[[ Source records open ]]

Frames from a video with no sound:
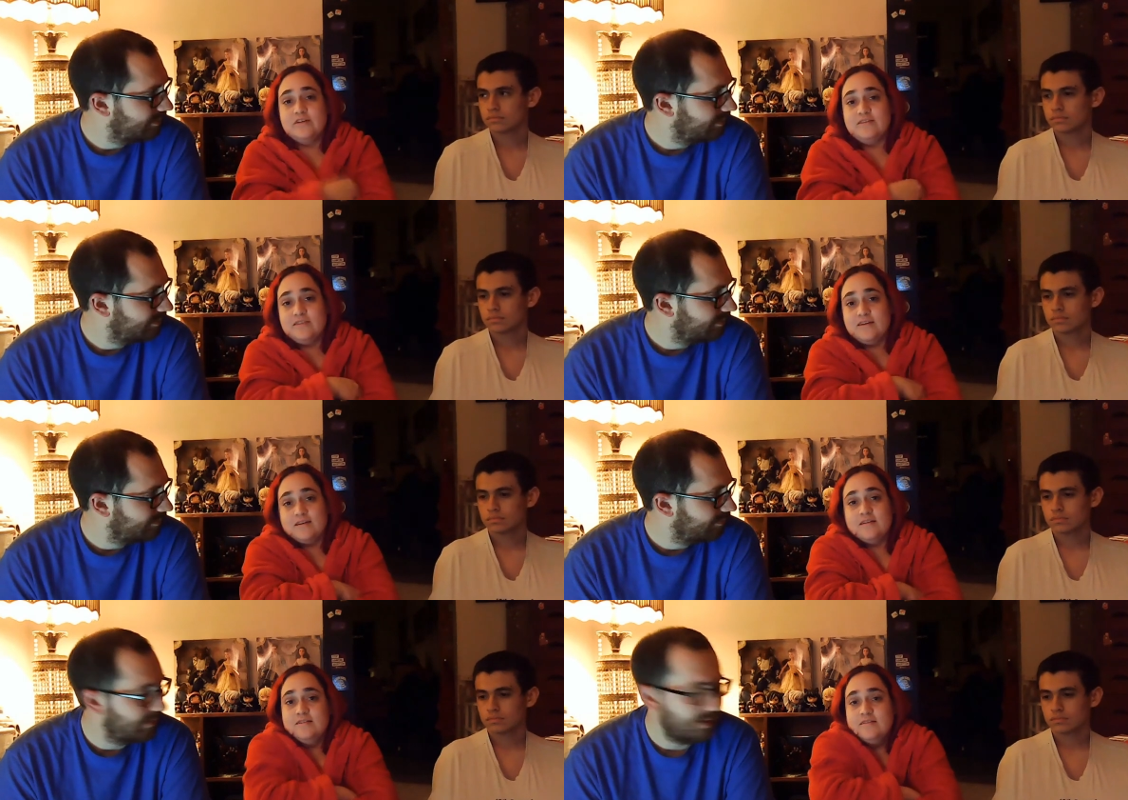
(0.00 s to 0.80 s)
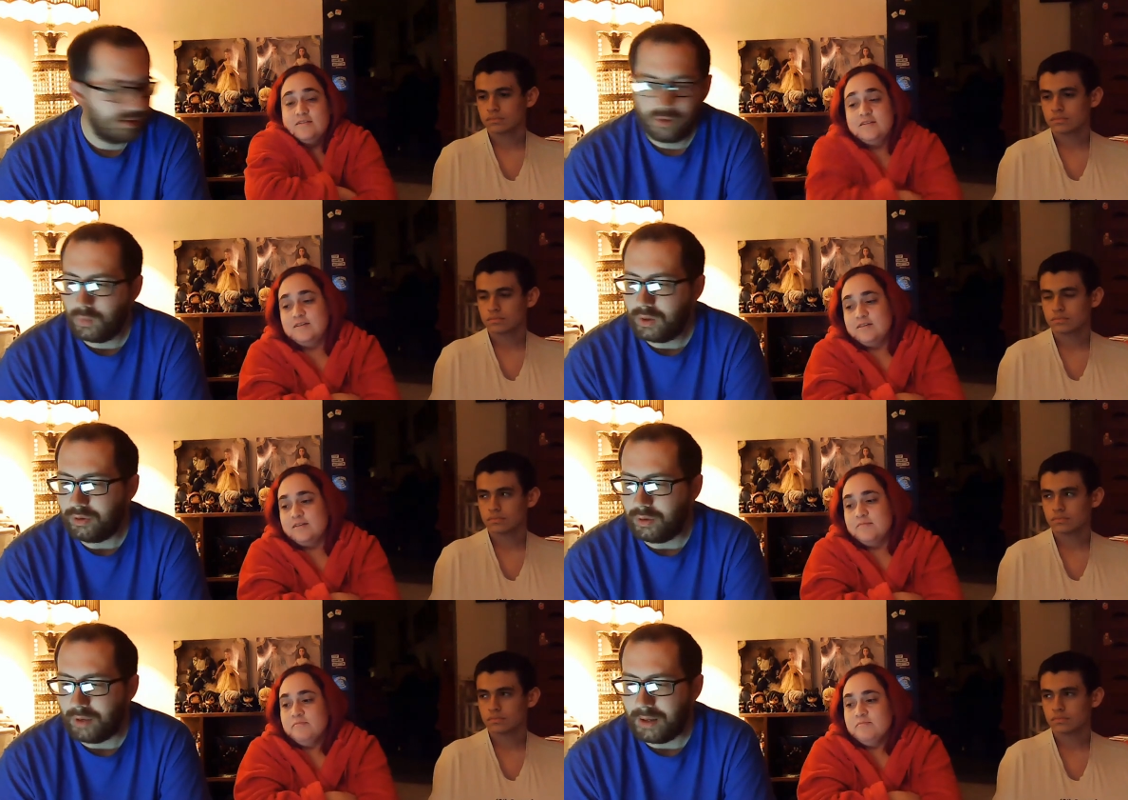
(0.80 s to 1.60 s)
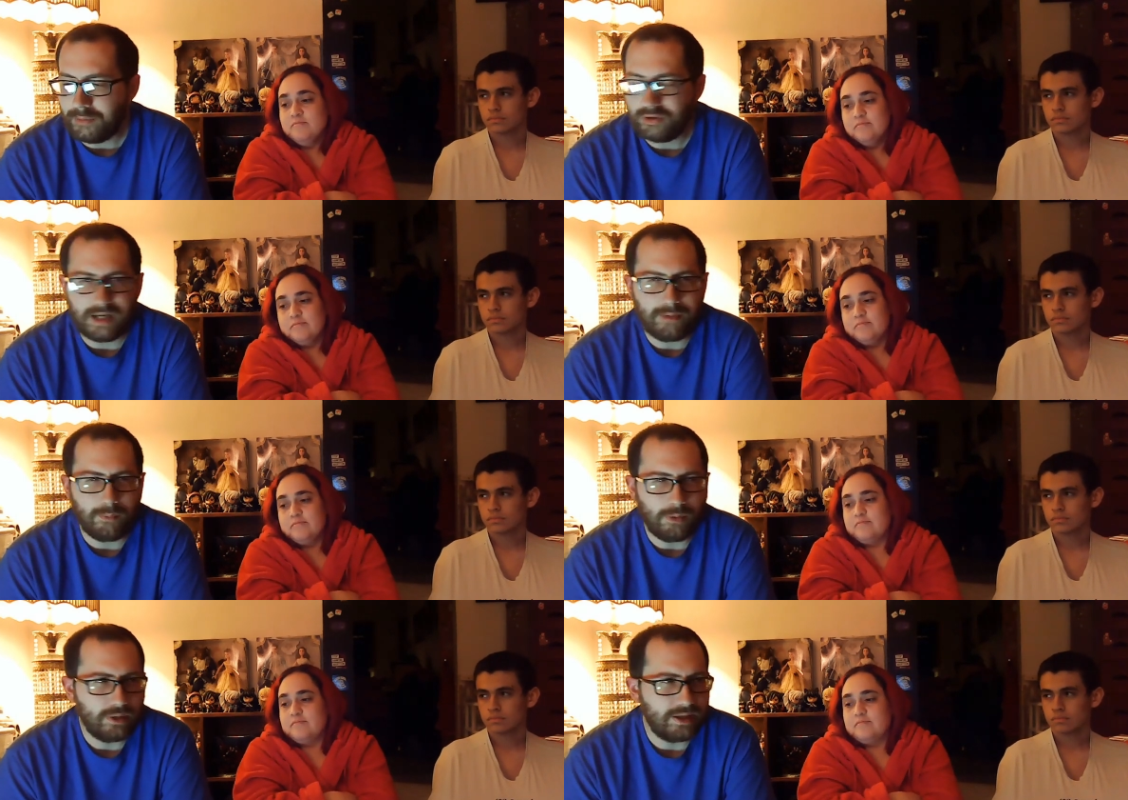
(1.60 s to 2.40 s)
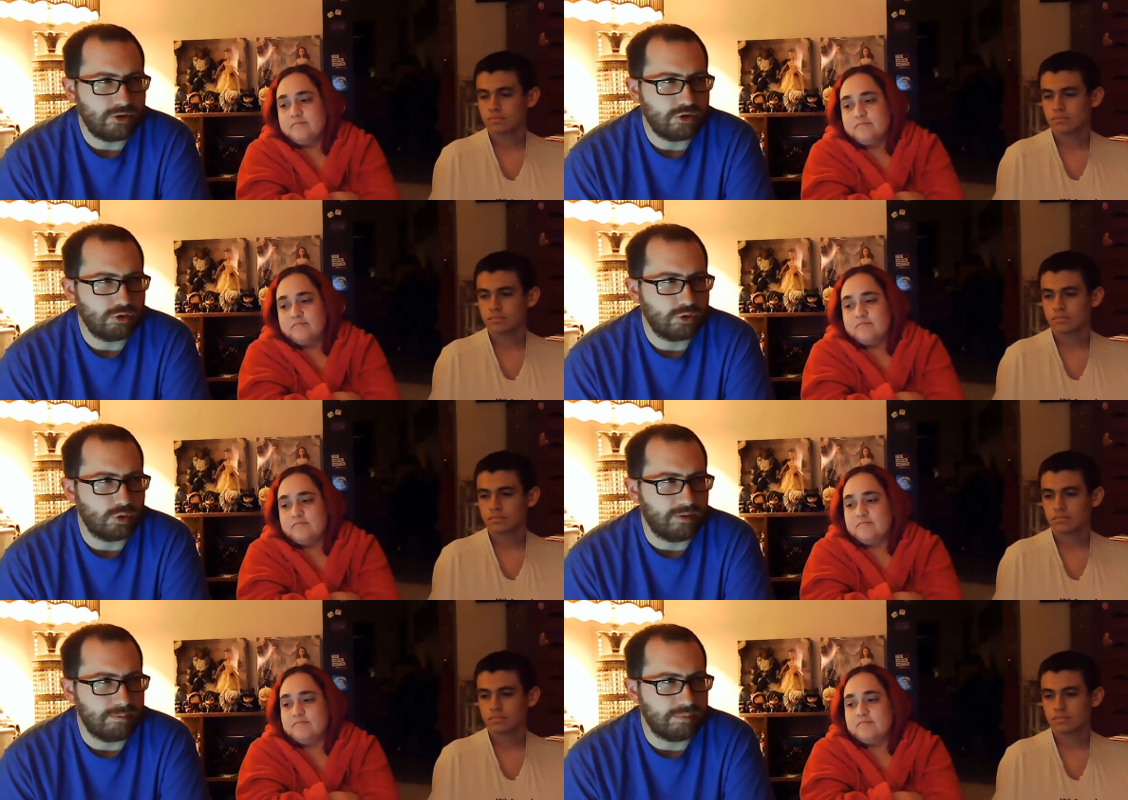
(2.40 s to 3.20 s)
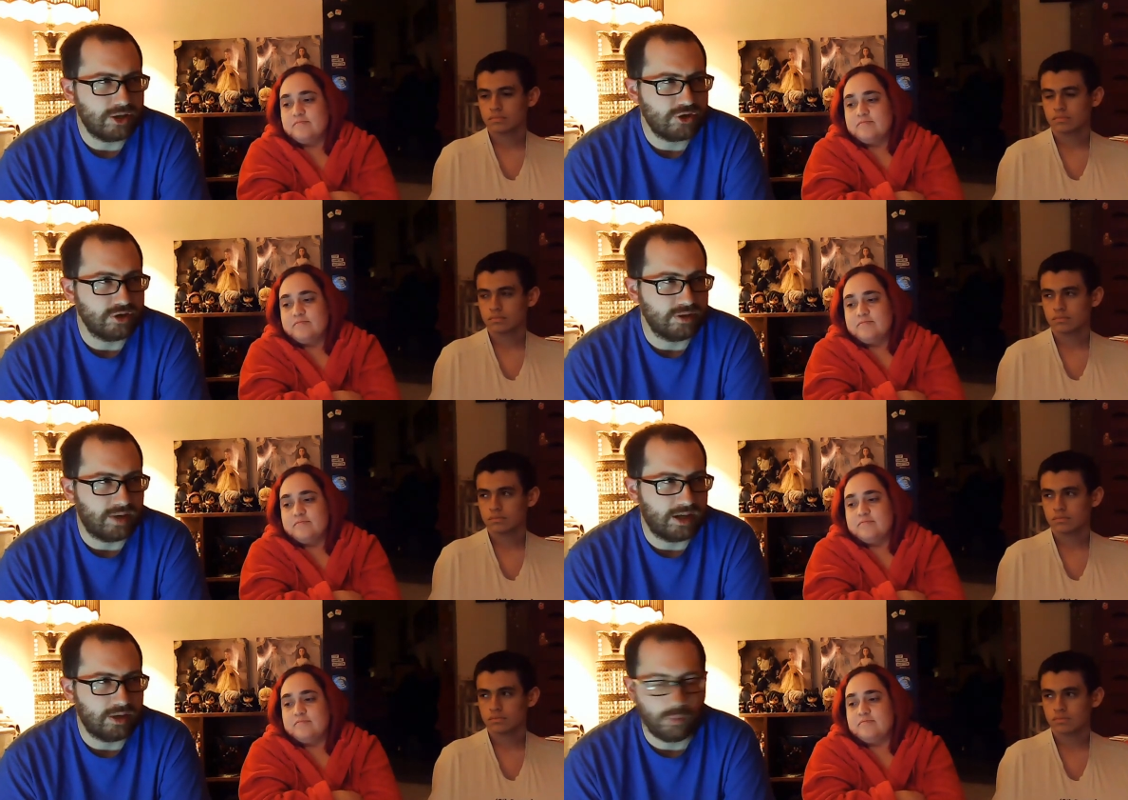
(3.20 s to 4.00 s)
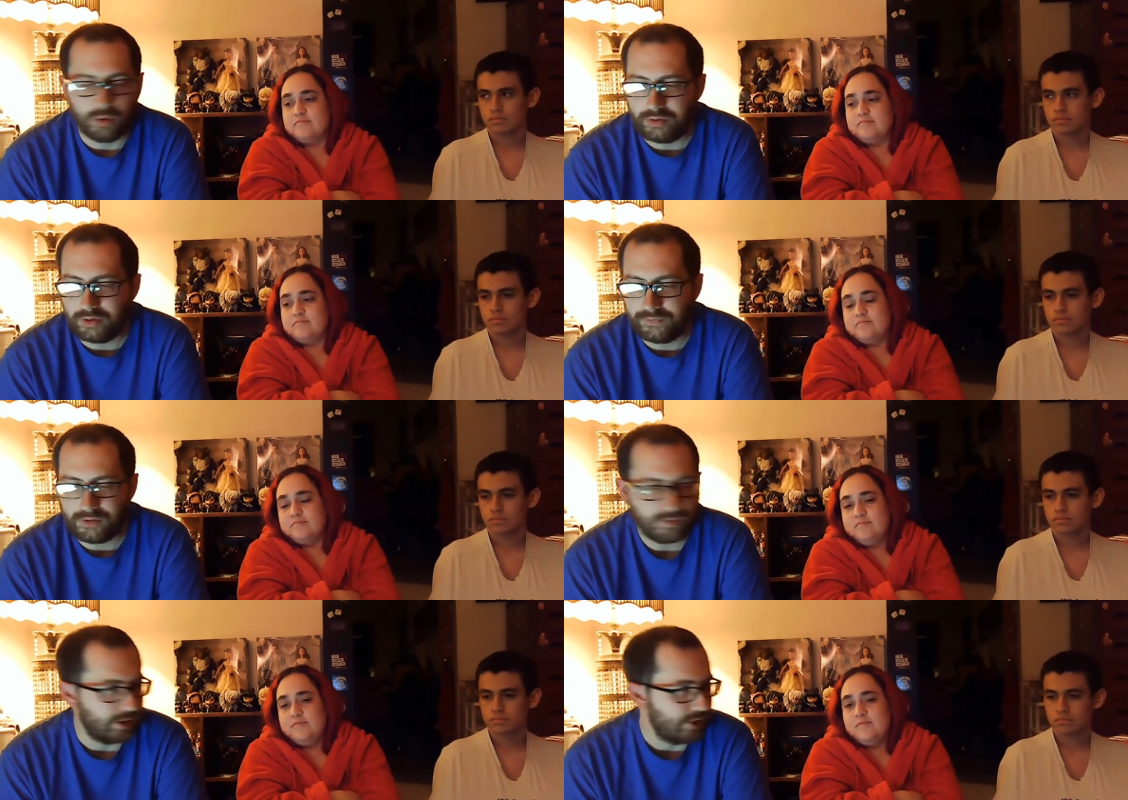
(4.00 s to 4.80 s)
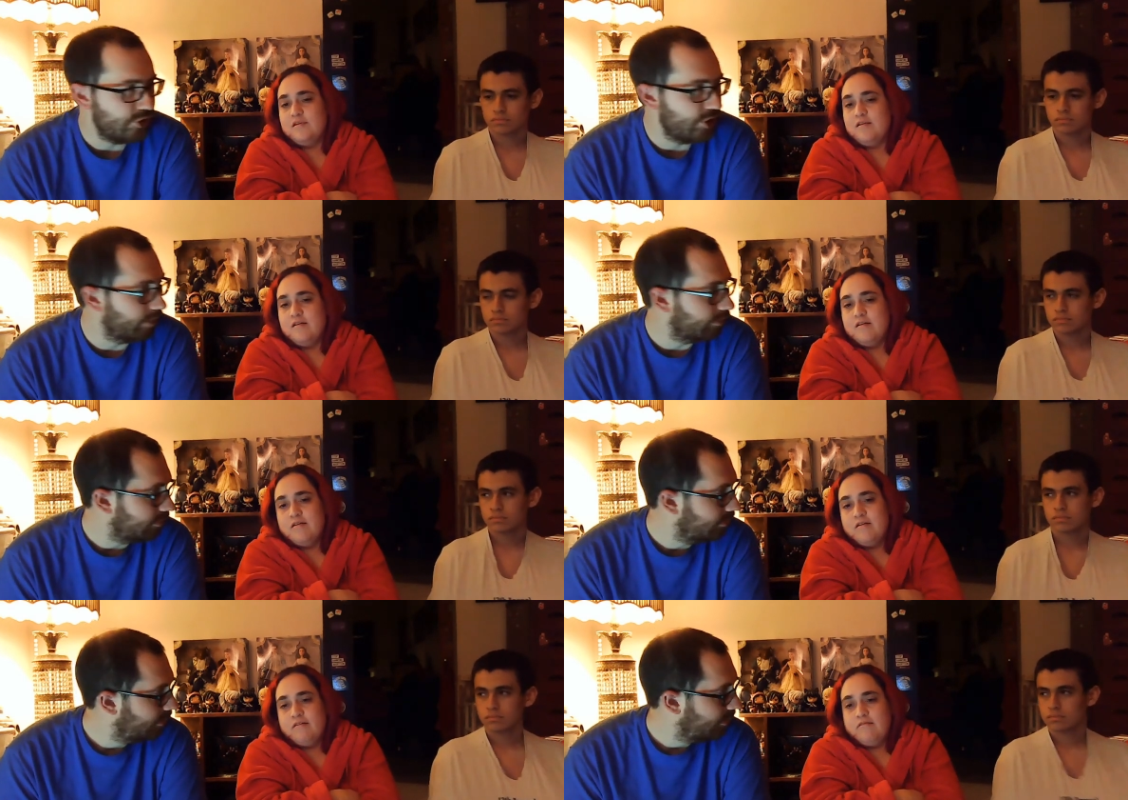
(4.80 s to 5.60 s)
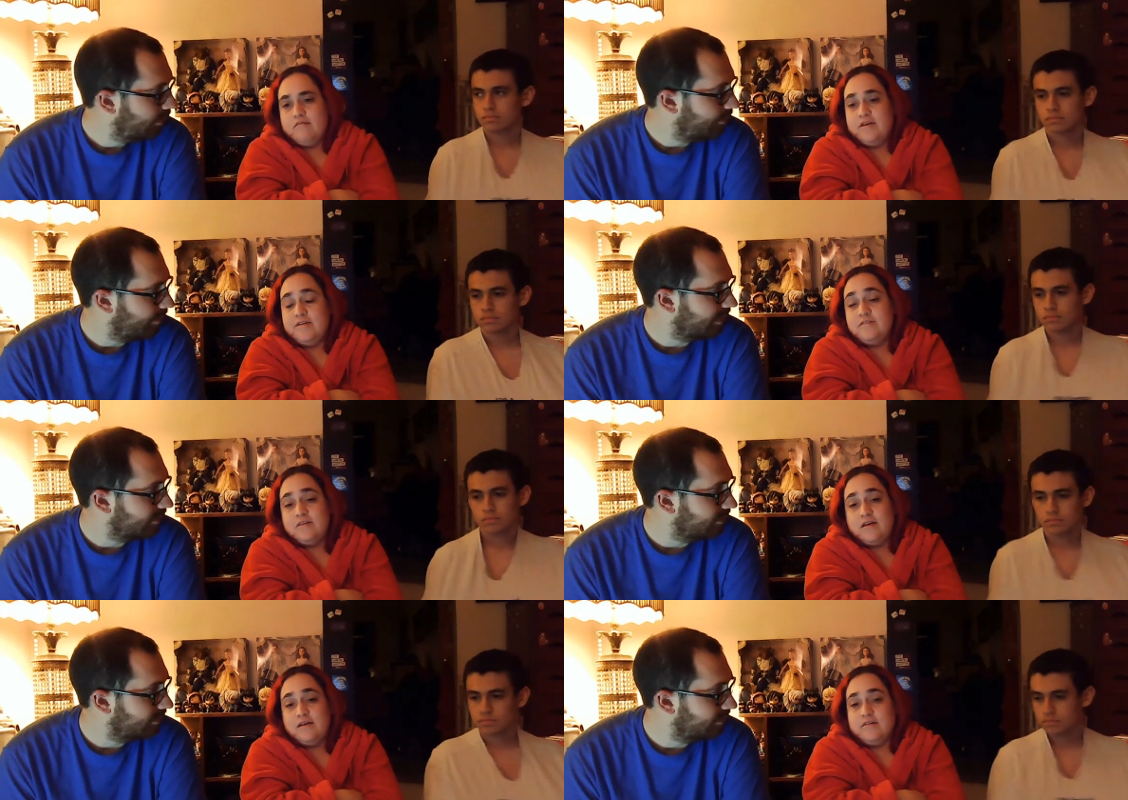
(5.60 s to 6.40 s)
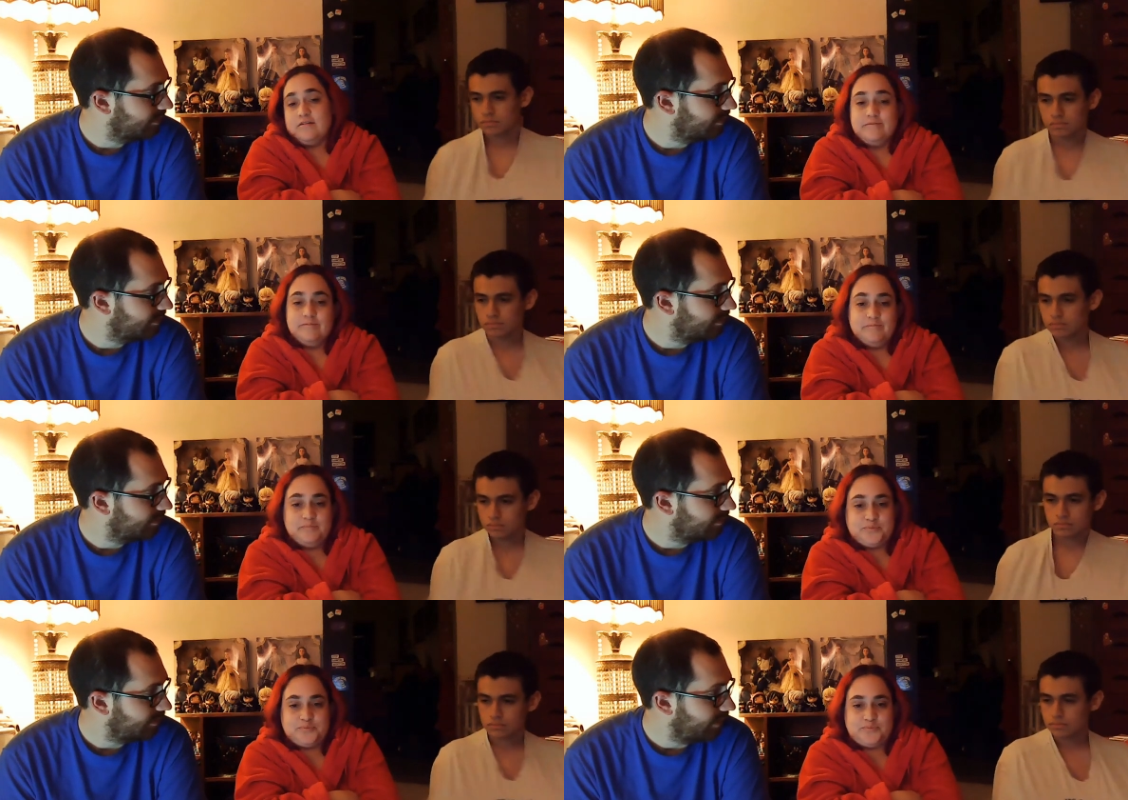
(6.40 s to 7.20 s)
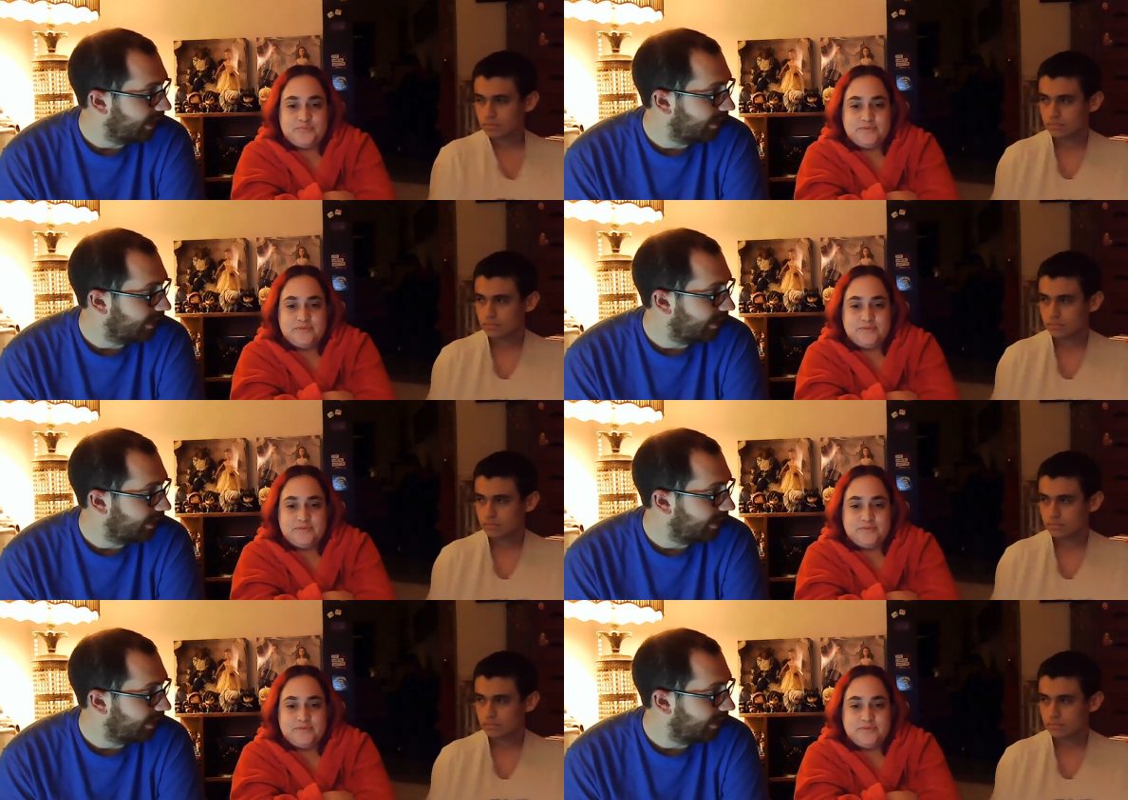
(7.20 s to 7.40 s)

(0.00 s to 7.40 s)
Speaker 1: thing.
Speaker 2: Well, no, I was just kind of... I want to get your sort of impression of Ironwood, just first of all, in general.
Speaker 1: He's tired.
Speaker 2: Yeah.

[[ Source records closed ]]

● **Required work**: Where the data contains an image, skip the image and copy everything else exactly as it appears.

● **Response to the task**:
Frames from a video with no sound:
(0.00 s to 0.80 s)
(0.80 s to 1.60 s)
(1.60 s to 2.40 s)
(2.40 s to 3.20 s)
(3.20 s to 4.00 s)
(4.00 s to 4.80 s)
(4.80 s to 5.60 s)
(5.60 s to 6.40 s)
(6.40 s to 7.20 s)
(7.20 s to 7.40 s)

(0.00 s to 7.40 s)
Speaker 1: thing.
Speaker 2: Well, no, I was just kind of... I want to get your sort of impression of Ironwood, just first of all, in general.
Speaker 1: He's tired.
Speaker 2: Yeah.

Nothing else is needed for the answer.